Among those farmed fish that do survive, escapes from the pens happen frequently, threatening wild salmon with their parasites and diseases. Through interbreeding between farmed and wild fish, thousands of years of genetic evolution is damaged, forever. In August 2023, around 3,500 farmed salmon escaped from a single pen in Iceland and have been found across the country, in over 50 rivers.
By saving wild salmon from extinction, we are protecting the future of many other species. As wild salmon return from the ocean to the rivers where they were born, they bring vital nutrients with them, and they have an impact on entire surrounding ecosystems.

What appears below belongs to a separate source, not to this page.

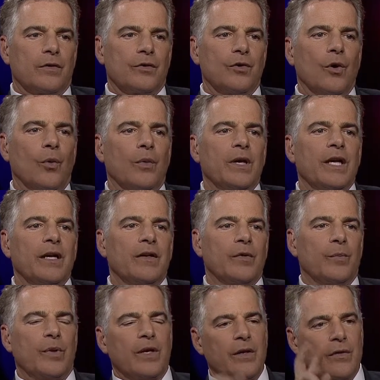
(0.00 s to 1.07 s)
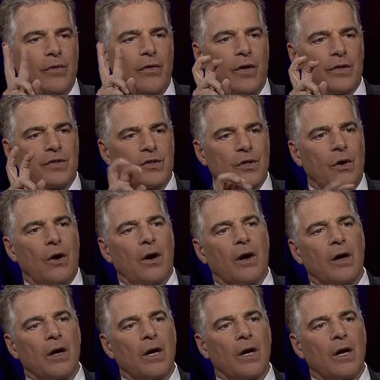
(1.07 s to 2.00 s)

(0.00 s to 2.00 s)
You don't need to be the star.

By saving wild salmon from extinction, we are protecting the future of many other species.
Salmon is no longer a luxury food item for those of us who live in developed countries - we eat three times as much today as we did in 1980. But this rapid increase in consumption comes at a huge cost to nature.
Open net salmon farming is driving wild salmon to extinction, polluting Iceland’s pristine coasts and mistreating the farmed animals.
We call on the Icelandic government to show leadership in Europe and ban open net salmon farming.
Three simple actions you can take straight away:
Watch the film Laxaþjóð – A Salmon Nation. Share it with your network. And add your name to the petition.
You can also help change the system by cutting farmed salmon farmed from open net pens out of your diet and asking questions such as how, and where, your fish was caught. Communicating about this campaign with restaurants and supermarkets who sell open net farmed salmon, or avoiding them completely, are also powerful actions you can take to bring about change.